Tout commence à s’effondrer après que Bernard (alias « Feu-de-Bois), devenu un solitaire qui ne parle qu’à son chien et son fusil de chasse, se soit saoulé lors de la fête des 60 ans de sa sœur – à laquelle il n’était pas invité – et commence à crier des insultes racistes envers la seule famille maghrébine du village. Cette fête eut d’ailleurs lieu un demi-siècle après la fin des hostilités.
Cela déclenche une série d’incidents qui conduisent à un retour en arrière de ce qui s’est passé au début des années 1960, de l’autre côté de la Méditerranée. Mais ni le colosse Feu-de-Bois, son cousin effacé Rabut, ni l’ancien paysan – qui compara jadis le comportement des soldats français à celui des nazis – ne sont vraiment en mesure de tourner une page. Leurs blessures resteront avec eux pour toujours.
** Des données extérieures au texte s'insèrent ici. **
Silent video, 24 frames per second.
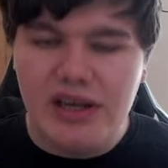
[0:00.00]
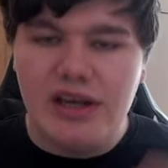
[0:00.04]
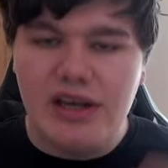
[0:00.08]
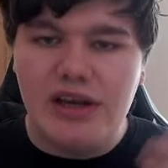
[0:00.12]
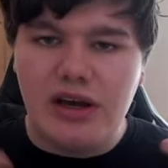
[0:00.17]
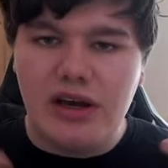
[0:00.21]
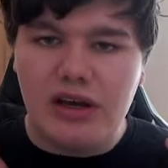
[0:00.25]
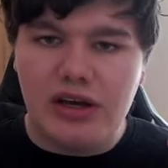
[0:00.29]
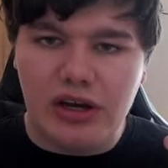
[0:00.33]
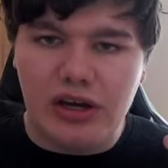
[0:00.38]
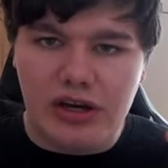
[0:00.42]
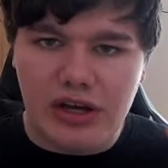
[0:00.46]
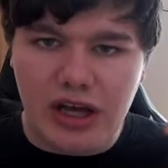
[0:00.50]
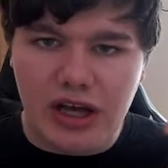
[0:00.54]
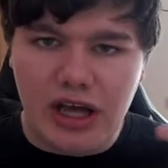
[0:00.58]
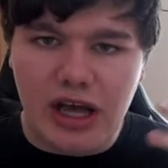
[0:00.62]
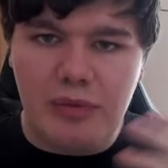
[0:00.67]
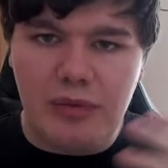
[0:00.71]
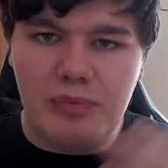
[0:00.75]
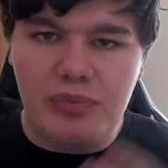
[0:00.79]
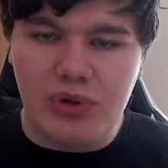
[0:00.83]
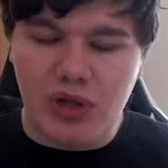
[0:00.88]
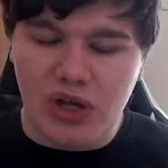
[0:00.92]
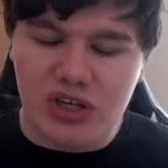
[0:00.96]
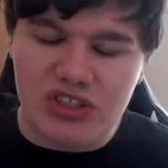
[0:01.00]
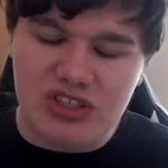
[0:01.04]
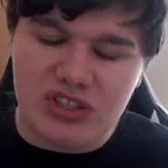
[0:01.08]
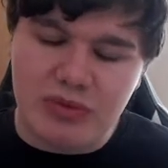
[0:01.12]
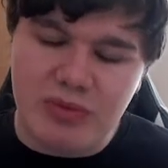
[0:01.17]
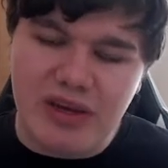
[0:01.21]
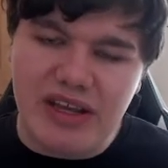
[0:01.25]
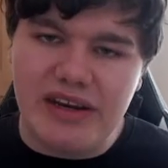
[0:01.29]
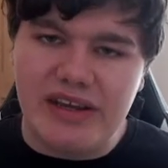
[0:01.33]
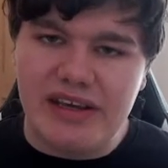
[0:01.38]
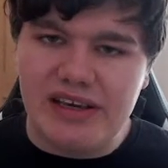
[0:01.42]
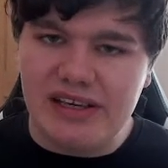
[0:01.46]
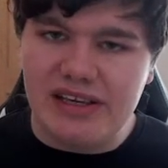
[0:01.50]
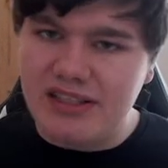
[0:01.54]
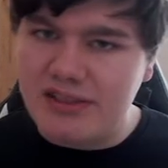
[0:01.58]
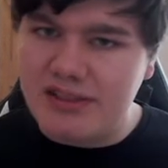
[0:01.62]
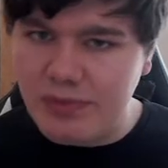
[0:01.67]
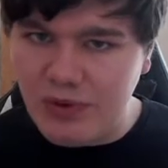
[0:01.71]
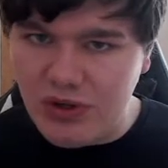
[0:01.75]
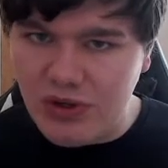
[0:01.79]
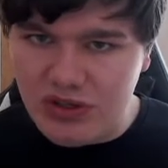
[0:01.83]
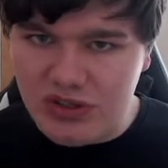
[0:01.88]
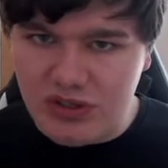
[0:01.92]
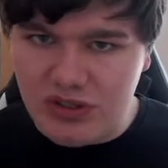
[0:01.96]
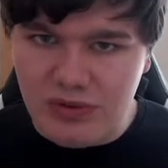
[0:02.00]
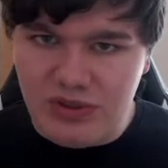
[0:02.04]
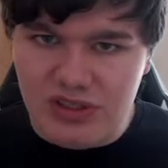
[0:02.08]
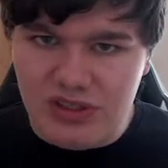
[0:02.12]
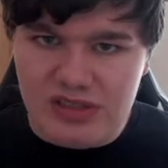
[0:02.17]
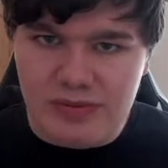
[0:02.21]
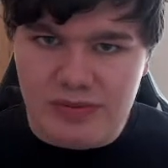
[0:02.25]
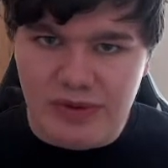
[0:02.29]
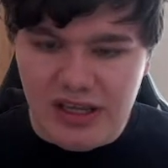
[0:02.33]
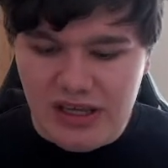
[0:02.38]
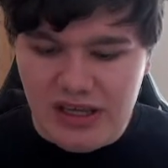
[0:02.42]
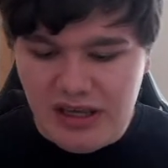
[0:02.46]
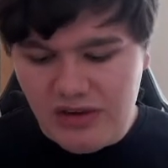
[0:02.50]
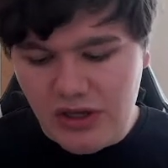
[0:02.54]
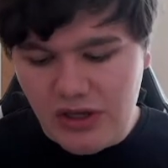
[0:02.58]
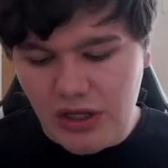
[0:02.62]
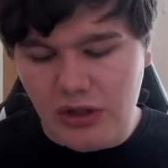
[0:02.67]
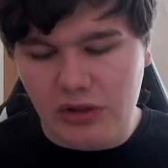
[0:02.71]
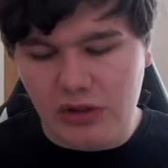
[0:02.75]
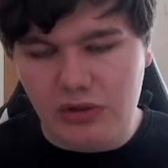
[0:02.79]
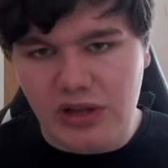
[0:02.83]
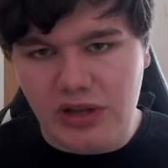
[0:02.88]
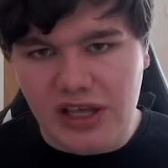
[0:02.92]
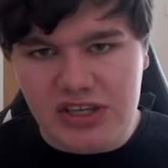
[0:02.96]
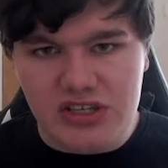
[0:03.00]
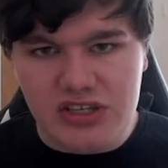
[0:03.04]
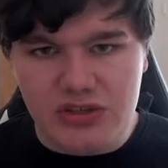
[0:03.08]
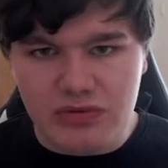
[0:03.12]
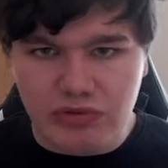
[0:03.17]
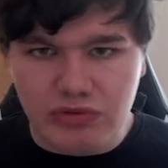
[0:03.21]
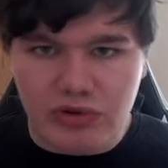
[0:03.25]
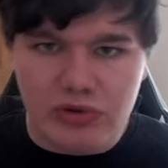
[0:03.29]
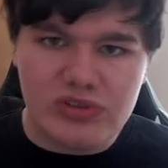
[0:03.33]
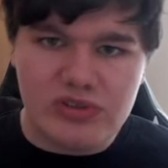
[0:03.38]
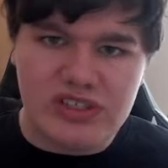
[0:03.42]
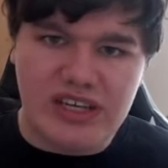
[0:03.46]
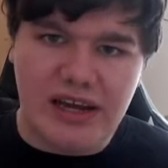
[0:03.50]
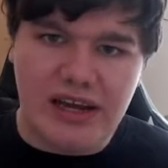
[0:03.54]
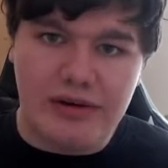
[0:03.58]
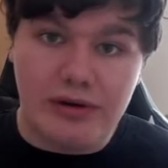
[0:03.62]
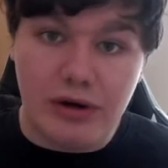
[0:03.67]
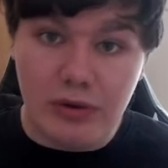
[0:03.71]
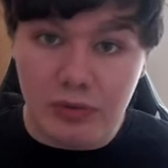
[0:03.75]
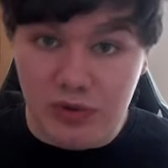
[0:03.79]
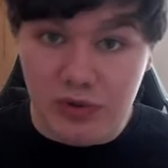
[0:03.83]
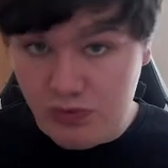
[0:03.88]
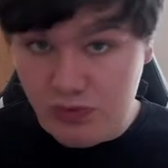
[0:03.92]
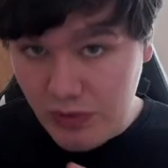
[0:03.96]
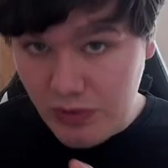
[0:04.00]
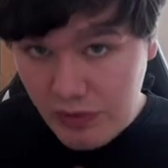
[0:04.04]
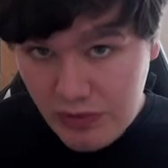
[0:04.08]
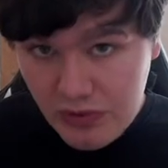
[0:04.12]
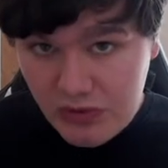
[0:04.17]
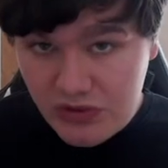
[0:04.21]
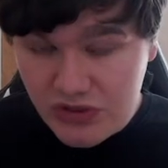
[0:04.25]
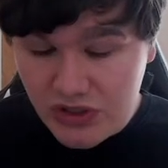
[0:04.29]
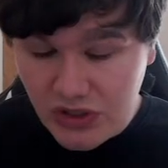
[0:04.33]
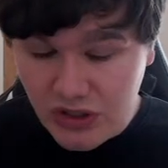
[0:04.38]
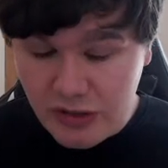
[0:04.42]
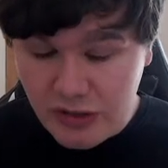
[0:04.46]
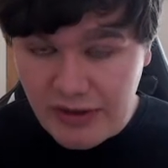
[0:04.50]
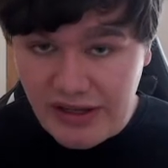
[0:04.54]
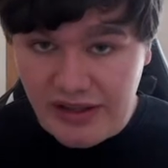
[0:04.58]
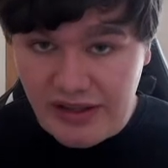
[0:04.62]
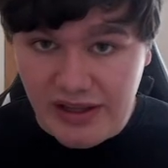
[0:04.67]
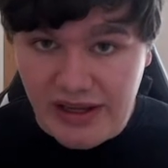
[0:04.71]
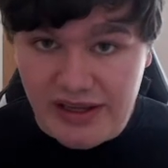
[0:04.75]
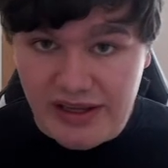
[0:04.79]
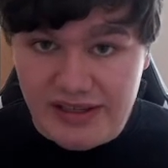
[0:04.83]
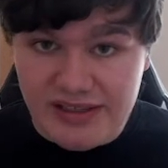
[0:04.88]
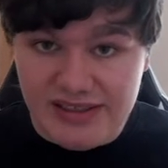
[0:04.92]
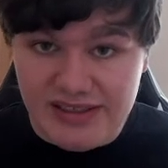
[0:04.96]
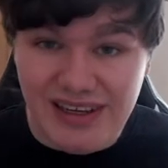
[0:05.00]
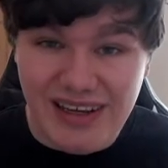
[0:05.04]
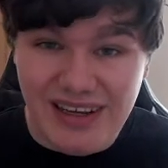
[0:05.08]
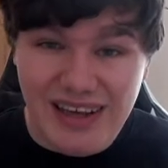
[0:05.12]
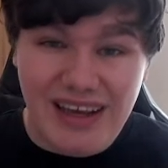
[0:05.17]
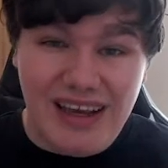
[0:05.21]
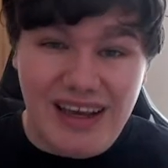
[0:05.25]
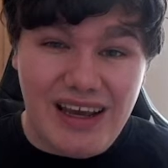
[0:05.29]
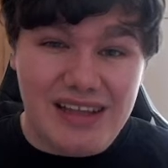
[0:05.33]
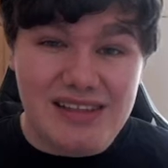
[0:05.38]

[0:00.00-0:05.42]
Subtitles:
got a blossoming esports community, but then you've got Legends of Runeterra, which we will talk about later,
A la fois film de guerre et drame psychologique, mais sans aucun pathos, Des Hommes souffre de son intrigue un peu compliquée, car il fait des allers-retours constants entre passé et présent. Ceci est probablement dû au fait qu’il s’efforce trop de rester fidèle au texte de Mauvignier.
Heureusement, les superbes interprétations des acteurs principaux, de Gérard Depardieu dans le remarquable Feu-de-Bois à Jean-Pierre Daroussin (Rabut) et Catherine Frot (sœur de Feu-de-Bois), donnent une grande profondeur à tous les personnages. Le résultat est un film très intéressant qui examine à la fois le conflit colonial et ses conséquences à long terme, que la France n’a toujours pas oubliées.
C’est une première pour le cinéma français. Peut-être parce que, comme nous l’avons déjà vu à propos de la Seconde Guerre mondiale et de la barbarie nazie, ainsi que de l’Holocauste, nous devons souvent attendre deux générations avant de pouvoir pleinement apprécier l’impact qu’une guerre horrible a eu sur les personnes impliquées. Autrement dit, ce film nous dit à sa manière qu’en France – pour ce qui est de la mémoire, la guerre d’Algérie ne fait en quelque sorte que commencer. Cela semble également être le cas en Algérie, où les manifestants du Hirak ont maintes fois montré qu’ils voulaient eux aussi revisiter l’histoire.
ADN de Maïwenn, Des Hommes de Lucas Belvaux et Soeurs de Yamina Benguigui sont tous sortis en France le 2 juin.